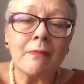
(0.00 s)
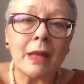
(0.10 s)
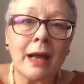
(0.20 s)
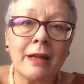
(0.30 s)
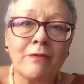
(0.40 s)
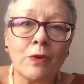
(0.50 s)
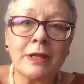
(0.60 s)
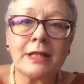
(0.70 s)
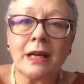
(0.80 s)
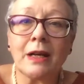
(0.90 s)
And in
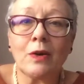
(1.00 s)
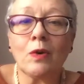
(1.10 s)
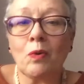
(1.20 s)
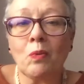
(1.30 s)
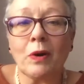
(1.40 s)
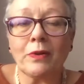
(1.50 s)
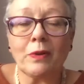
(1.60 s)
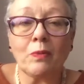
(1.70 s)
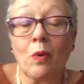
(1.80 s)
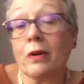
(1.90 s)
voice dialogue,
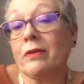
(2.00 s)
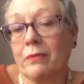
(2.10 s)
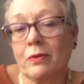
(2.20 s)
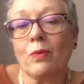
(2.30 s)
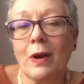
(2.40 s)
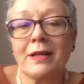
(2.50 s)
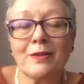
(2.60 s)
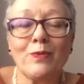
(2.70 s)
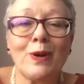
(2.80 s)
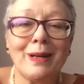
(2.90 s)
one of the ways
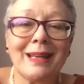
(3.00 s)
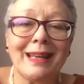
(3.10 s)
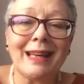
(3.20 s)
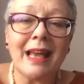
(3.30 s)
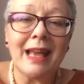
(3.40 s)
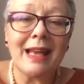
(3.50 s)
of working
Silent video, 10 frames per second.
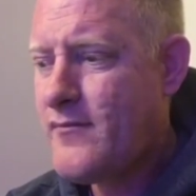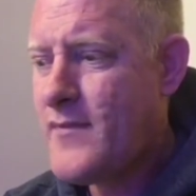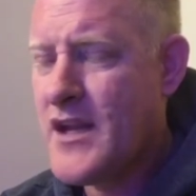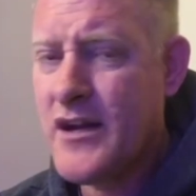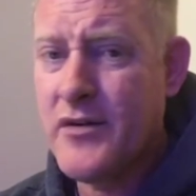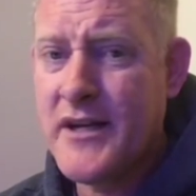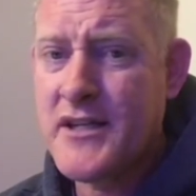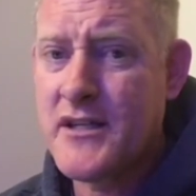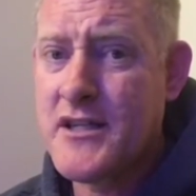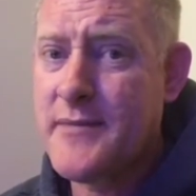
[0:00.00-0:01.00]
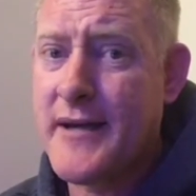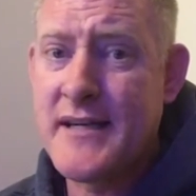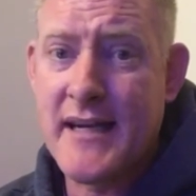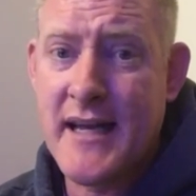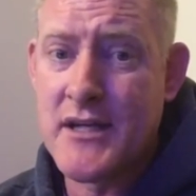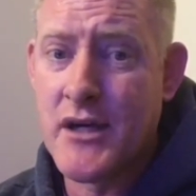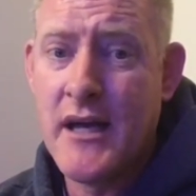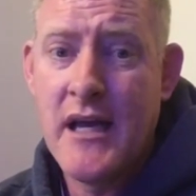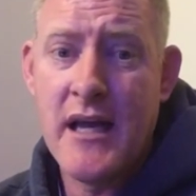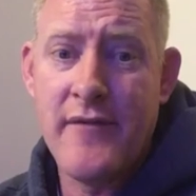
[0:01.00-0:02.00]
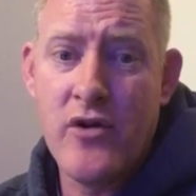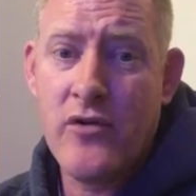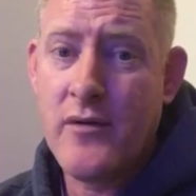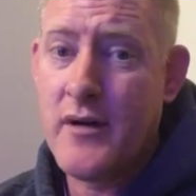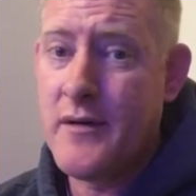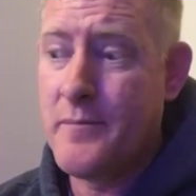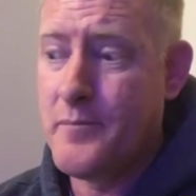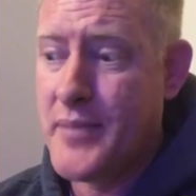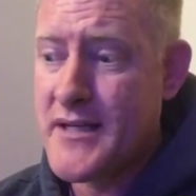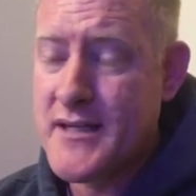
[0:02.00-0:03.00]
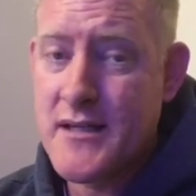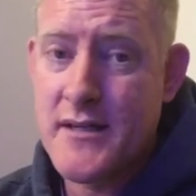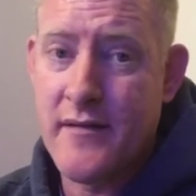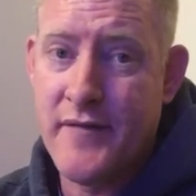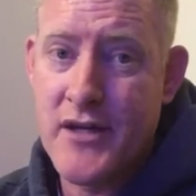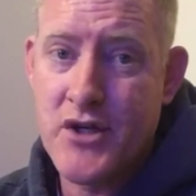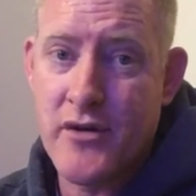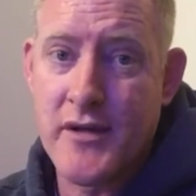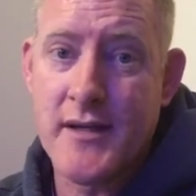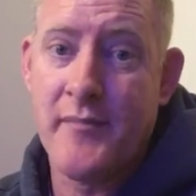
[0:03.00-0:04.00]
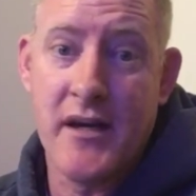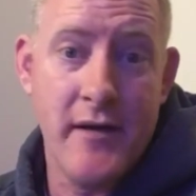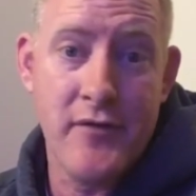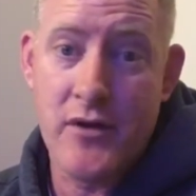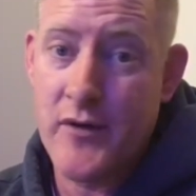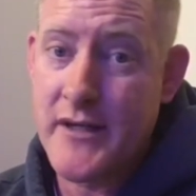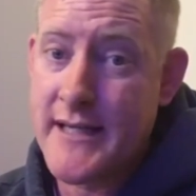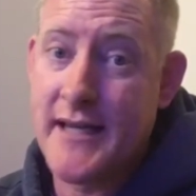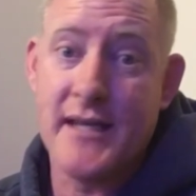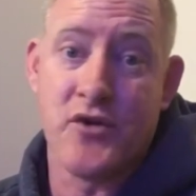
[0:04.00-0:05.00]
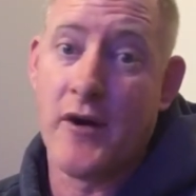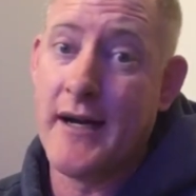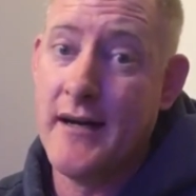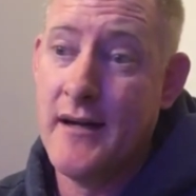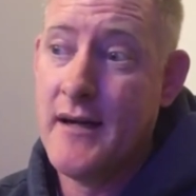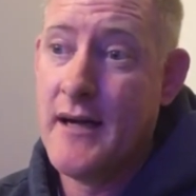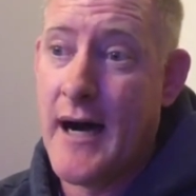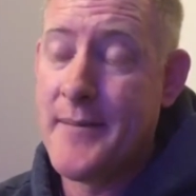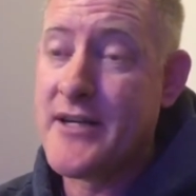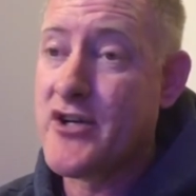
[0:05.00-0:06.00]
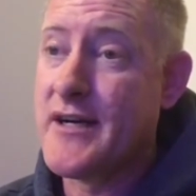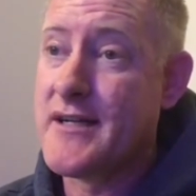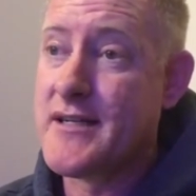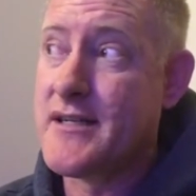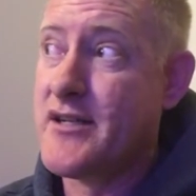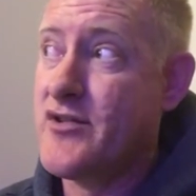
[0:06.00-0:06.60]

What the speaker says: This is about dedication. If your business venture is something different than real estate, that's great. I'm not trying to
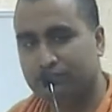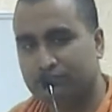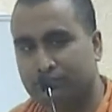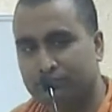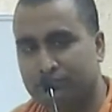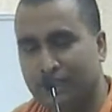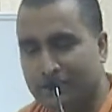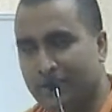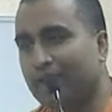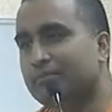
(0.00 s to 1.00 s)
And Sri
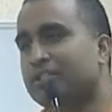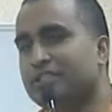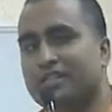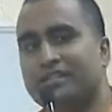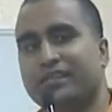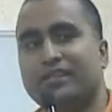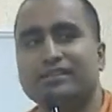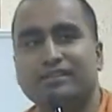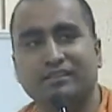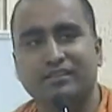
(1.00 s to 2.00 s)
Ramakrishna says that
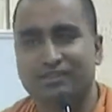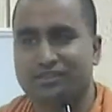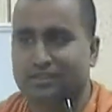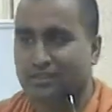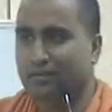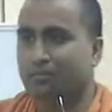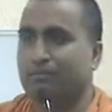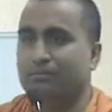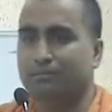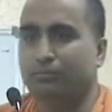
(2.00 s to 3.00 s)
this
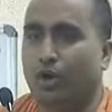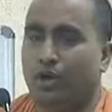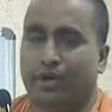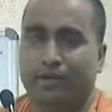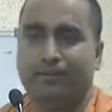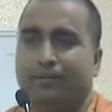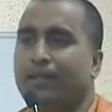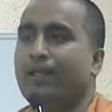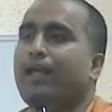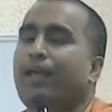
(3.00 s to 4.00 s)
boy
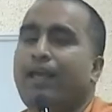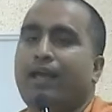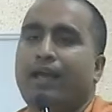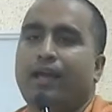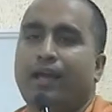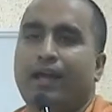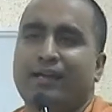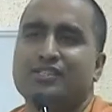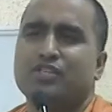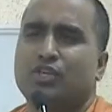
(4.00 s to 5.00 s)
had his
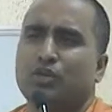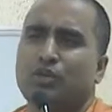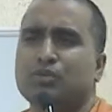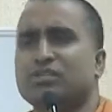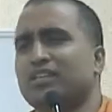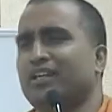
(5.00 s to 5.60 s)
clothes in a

-- -- --

## What the task requires:
Set down the material above as is, without any pictures.

## Completed task:
(0.00 s)
(0.10 s)
(0.20 s)
(0.30 s)
(0.40 s)
(0.50 s)
(0.60 s)
(0.70 s)
(0.80 s)
(0.90 s)
And in
(1.00 s)
(1.10 s)
(1.20 s)
(1.30 s)
(1.40 s)
(1.50 s)
(1.60 s)
(1.70 s)
(1.80 s)
(1.90 s)
voice dialogue,
(2.00 s)
(2.10 s)
(2.20 s)
(2.30 s)
(2.40 s)
(2.50 s)
(2.60 s)
(2.70 s)
(2.80 s)
(2.90 s)
one of the ways
(3.00 s)
(3.10 s)
(3.20 s)
(3.30 s)
(3.40 s)
(3.50 s)
of working
Silent video, 10 frames per second.
[0:00.00-0:01.00]
[0:01.00-0:02.00]
[0:02.00-0:03.00]
[0:03.00-0:04.00]
[0:04.00-0:05.00]
[0:05.00-0:06.00]
[0:06.00-0:06.60]

What the speaker says: This is about dedication. If your business venture is something different than real estate, that's great. I'm not trying to
(0.00 s to 1.00 s)
And Sri
(1.00 s to 2.00 s)
Ramakrishna says that
(2.00 s to 3.00 s)
this
(3.00 s to 4.00 s)
boy
(4.00 s to 5.00 s)
had his
(5.00 s to 5.60 s)
clothes in a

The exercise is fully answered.